**** Dataset records ****

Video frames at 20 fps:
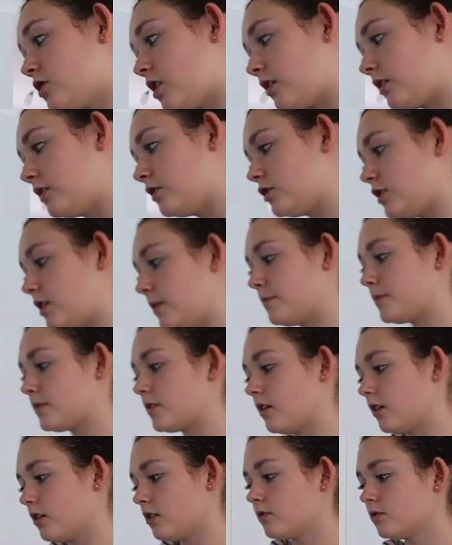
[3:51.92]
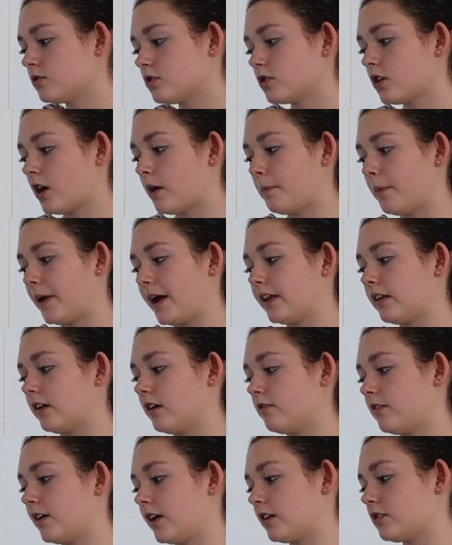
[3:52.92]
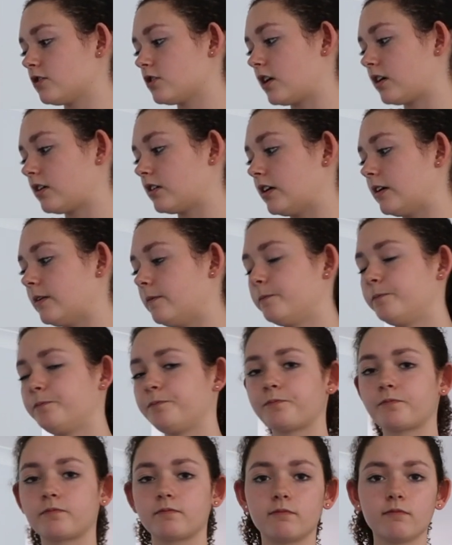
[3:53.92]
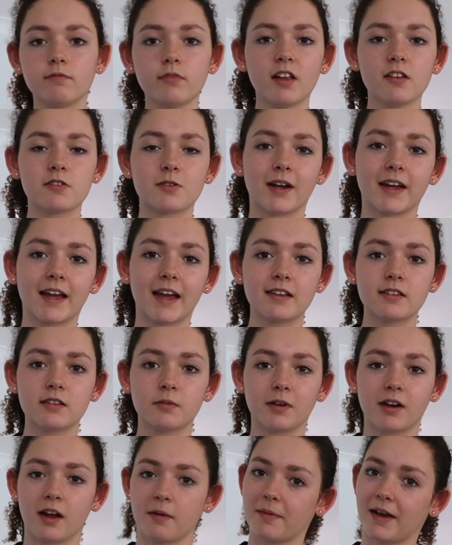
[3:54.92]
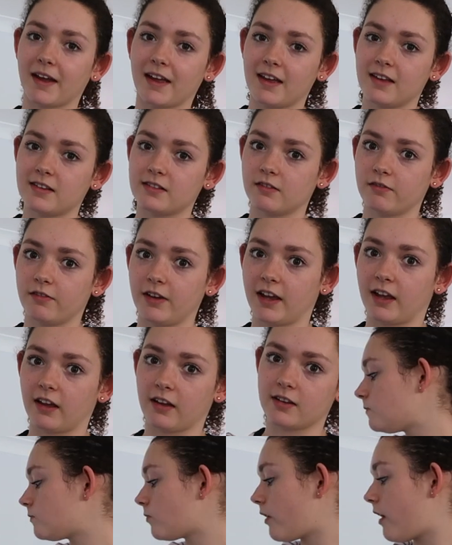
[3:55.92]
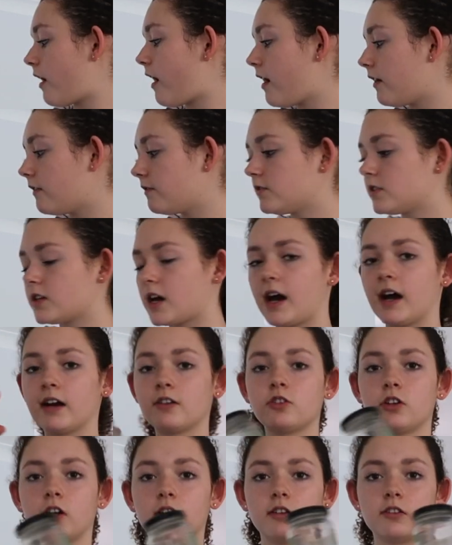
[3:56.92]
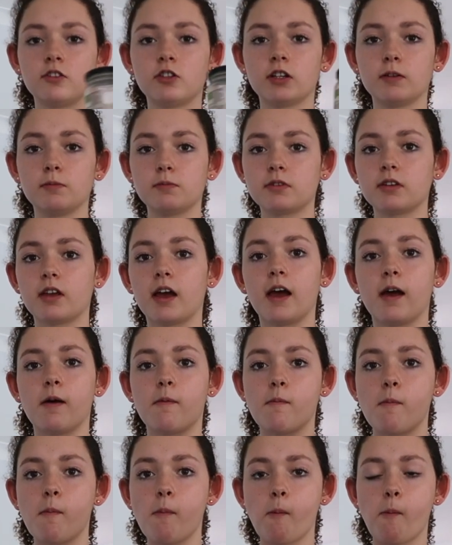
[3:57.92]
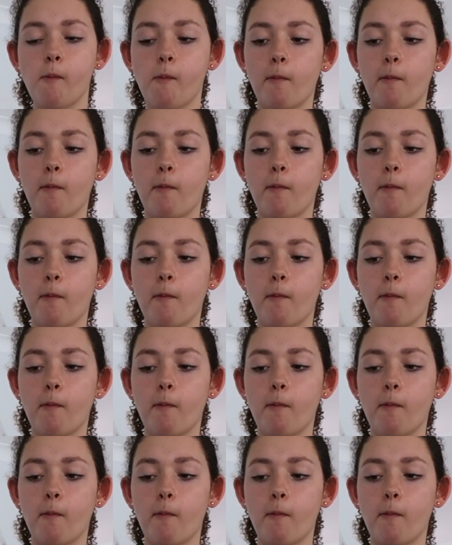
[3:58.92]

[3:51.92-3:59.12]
chocolate chips or paleo vegan chocolate. So I guess the one I'm making is a vegan. I have dark chocolate chips and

****

▶ _Exercise details_
What you return should be the entries from above, unchanged and without their images.

▶ _Completed exercise_
Video frames at 20 fps:
[3:51.92]
[3:52.92]
[3:53.92]
[3:54.92]
[3:55.92]
[3:56.92]
[3:57.92]
[3:58.92]

[3:51.92-3:59.12]
chocolate chips or paleo vegan chocolate. So I guess the one I'm making is a vegan. I have dark chocolate chips and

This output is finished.